╔══

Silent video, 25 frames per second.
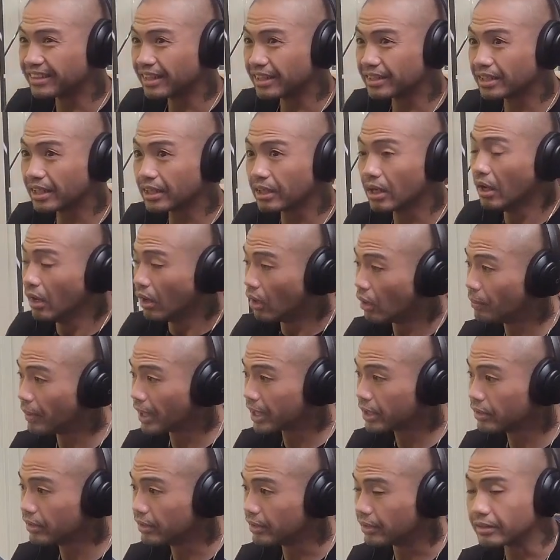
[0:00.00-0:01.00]
It's like, oh my
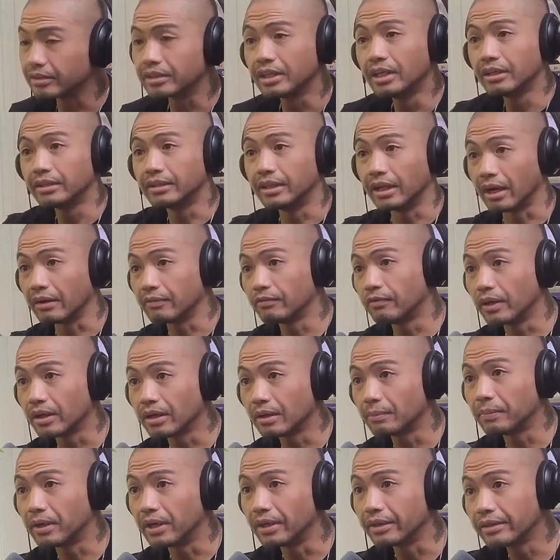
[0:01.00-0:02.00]
goodness, did I fuck
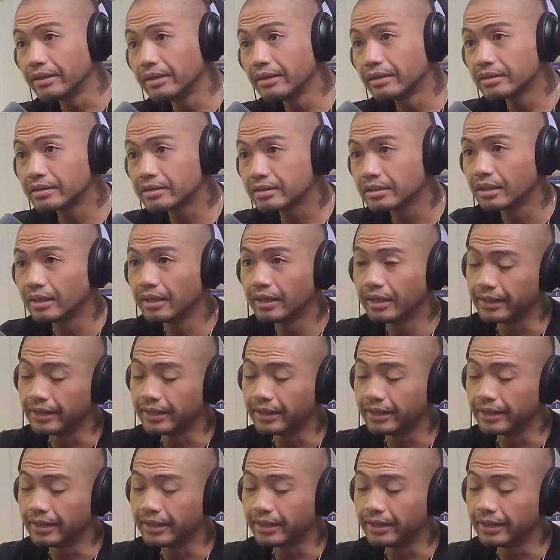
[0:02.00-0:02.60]
up on this?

╚══

- **TASK GOAL**
Restate all the material verbatim; omit every picture.

- **TASK OUTPUT**
Silent video, 25 frames per second.
[0:00.00-0:01.00]
It's like, oh my
[0:01.00-0:02.00]
goodness, did I fuck
[0:02.00-0:02.60]
up on this?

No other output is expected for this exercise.